## [Problem statement]
Each entry should be set down again verbatim, with the images omitted.

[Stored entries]
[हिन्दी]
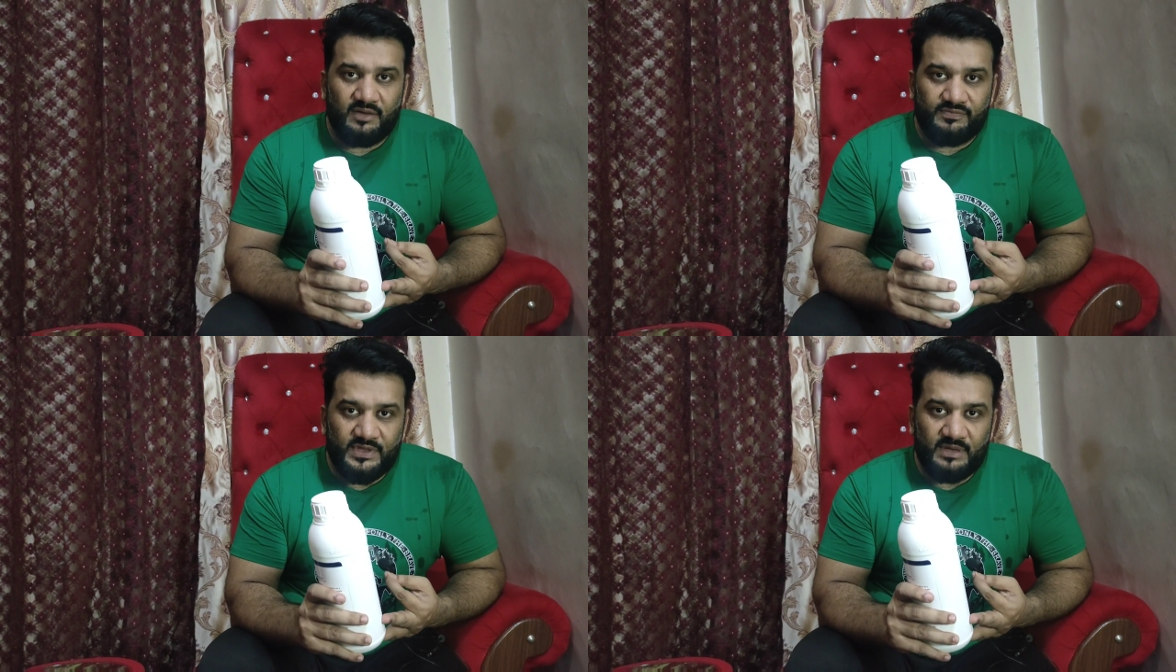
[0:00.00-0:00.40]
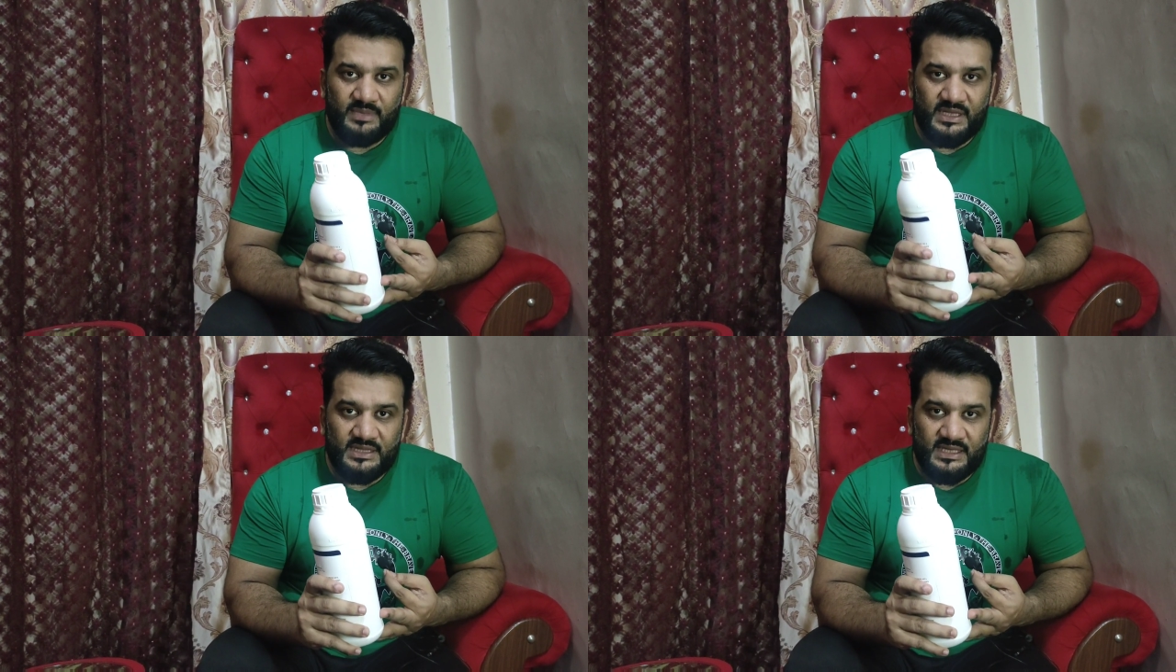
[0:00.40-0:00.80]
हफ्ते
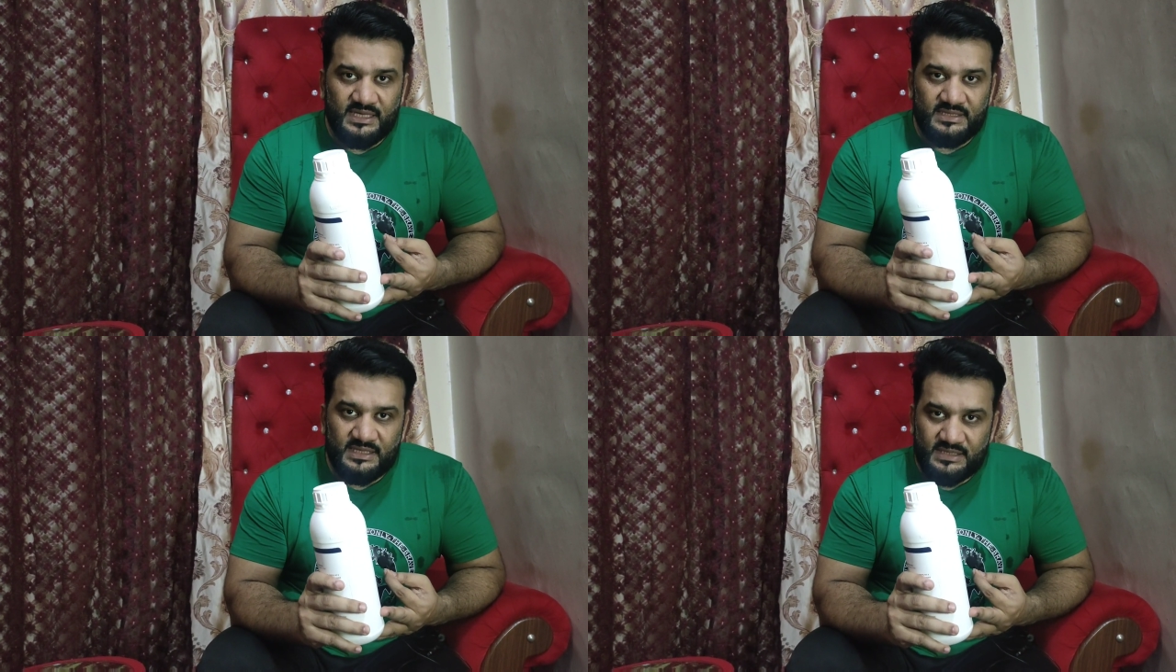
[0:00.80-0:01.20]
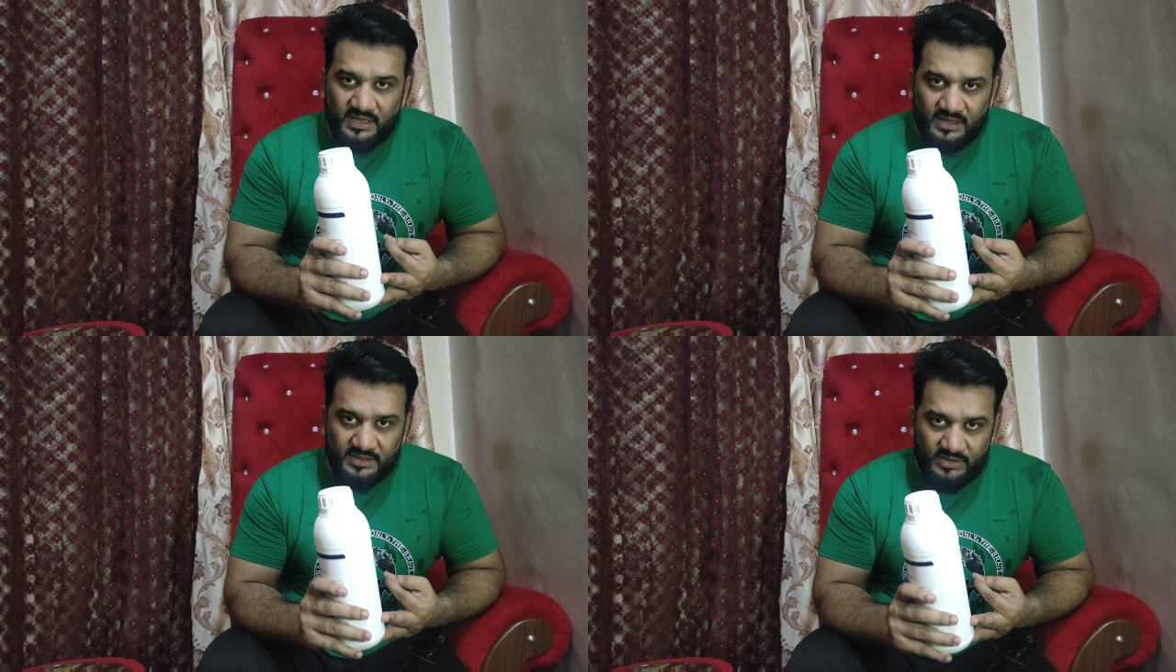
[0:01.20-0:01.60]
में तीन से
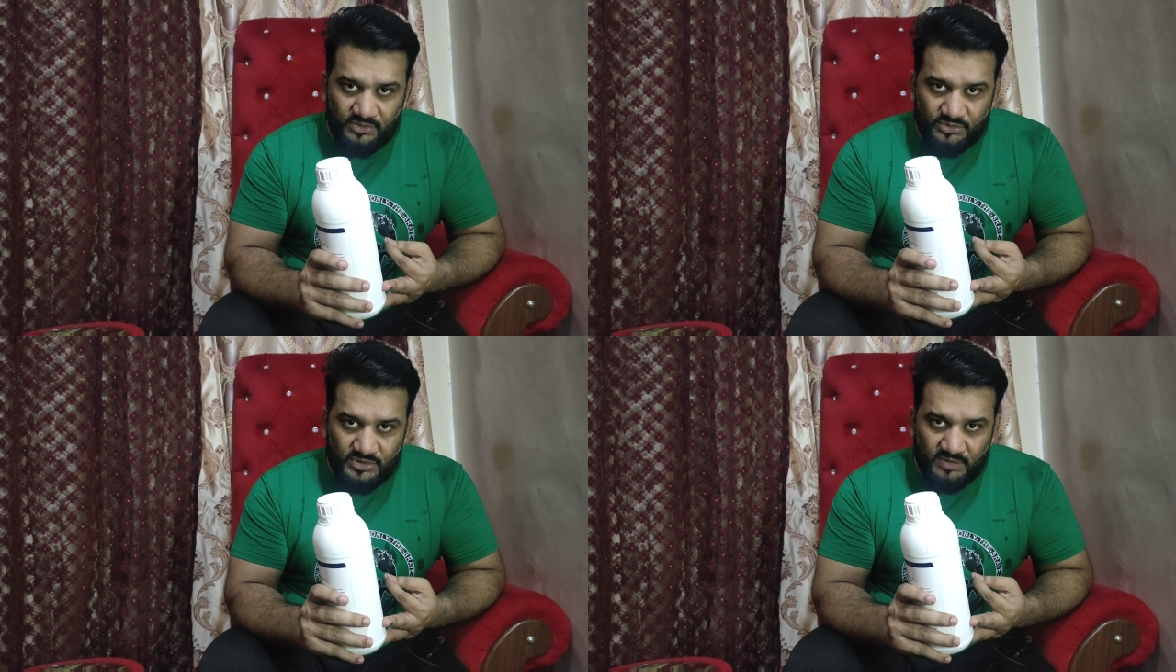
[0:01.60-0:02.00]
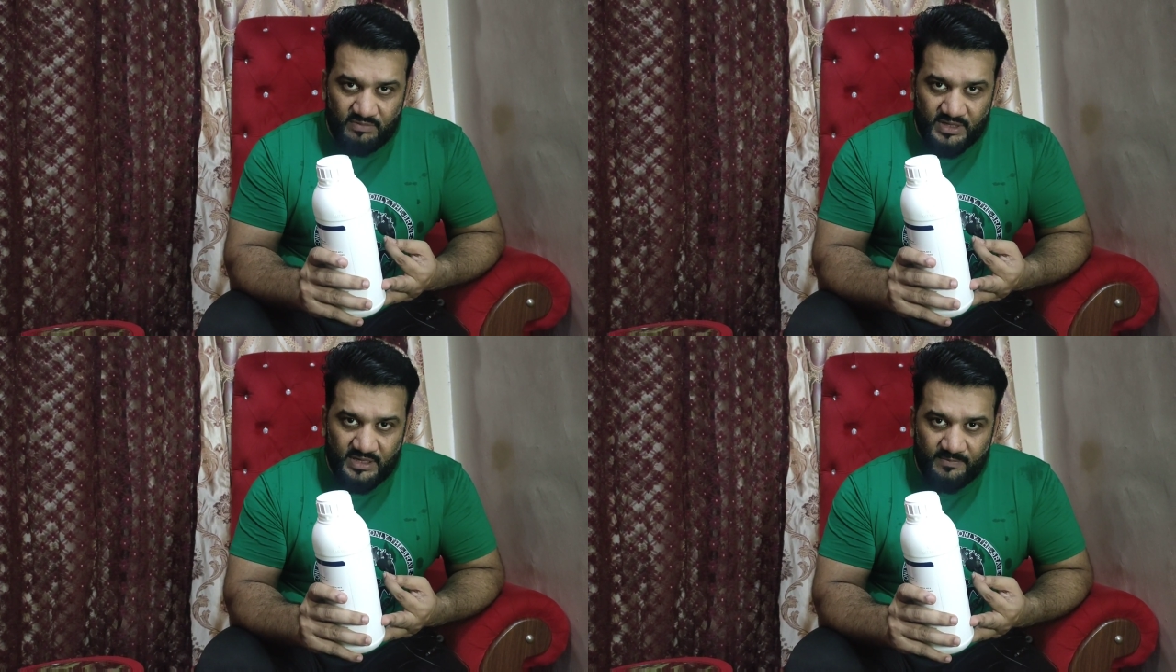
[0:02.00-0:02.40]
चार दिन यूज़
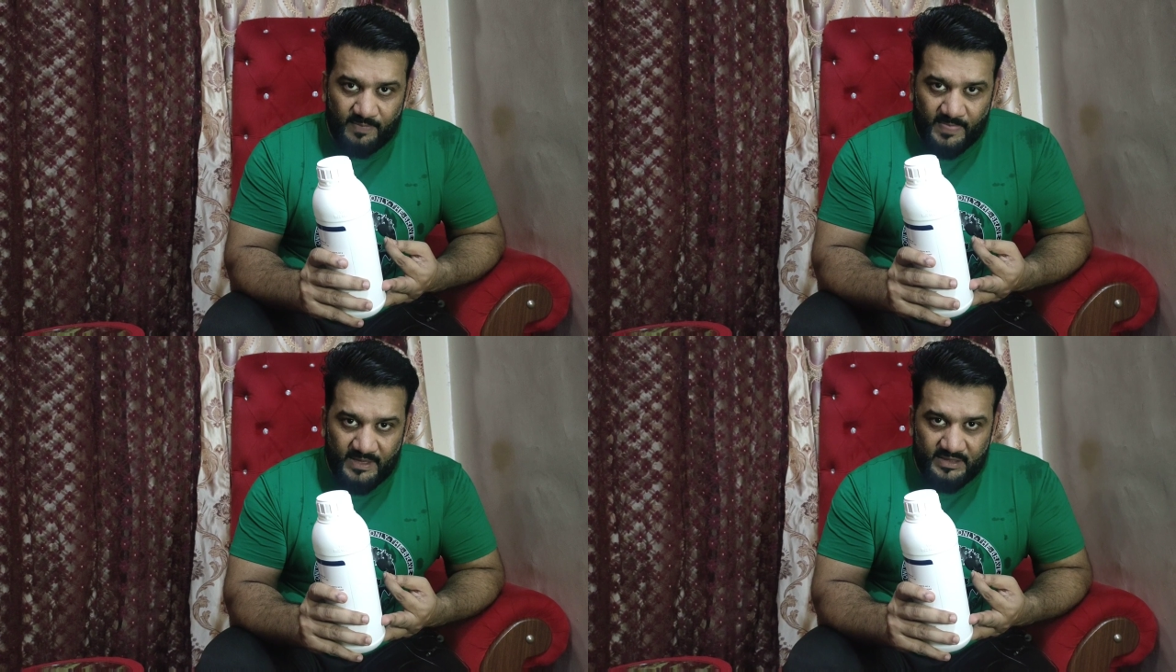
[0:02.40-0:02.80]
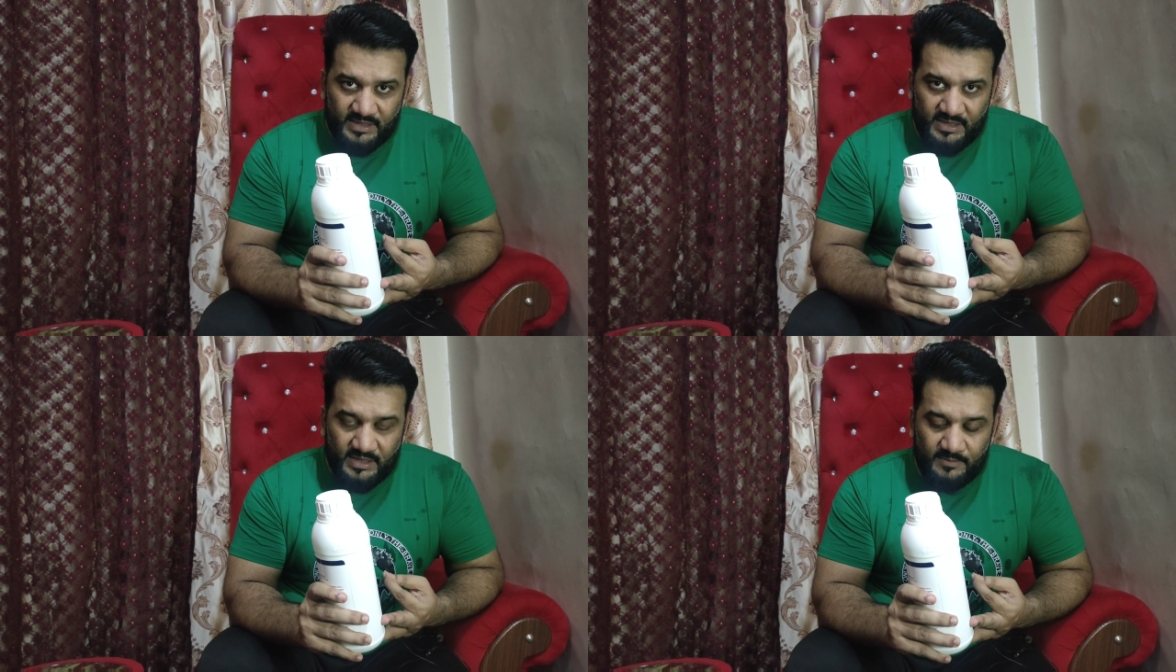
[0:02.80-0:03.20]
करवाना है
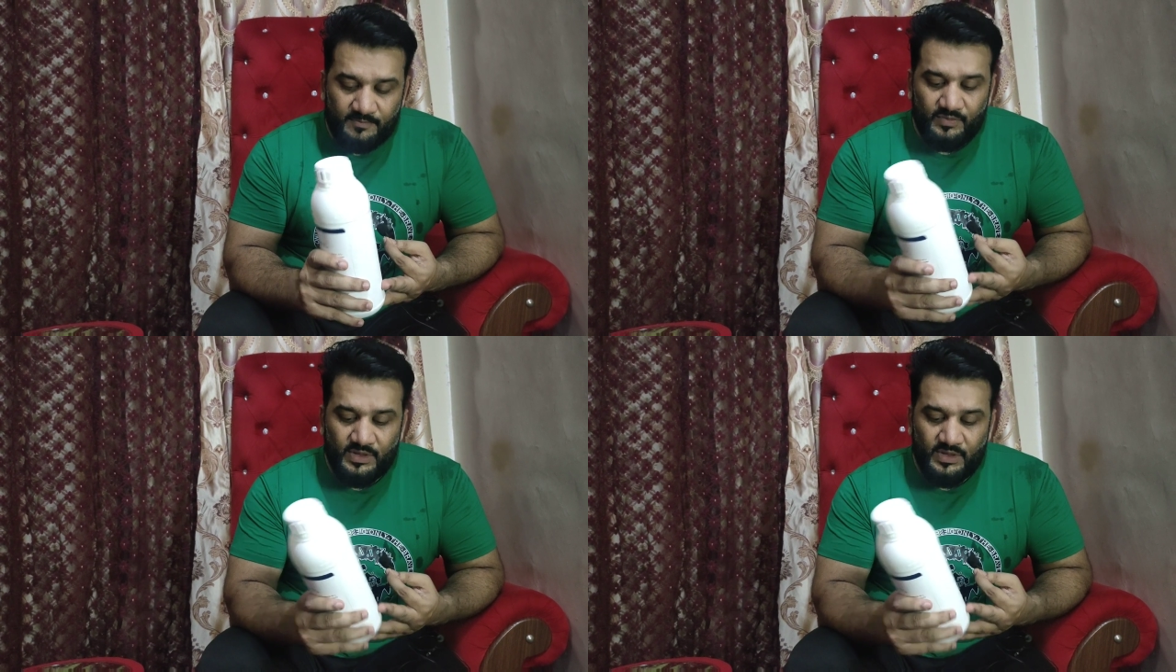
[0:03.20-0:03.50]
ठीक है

## [Exercise solution]
[हिन्दी]
[0:00.00-0:00.40]
[0:00.40-0:00.80]
हफ्ते
[0:00.80-0:01.20]
[0:01.20-0:01.60]
में तीन से
[0:01.60-0:02.00]
[0:02.00-0:02.40]
चार दिन यूज़
[0:02.40-0:02.80]
[0:02.80-0:03.20]
करवाना है
[0:03.20-0:03.50]
ठीक है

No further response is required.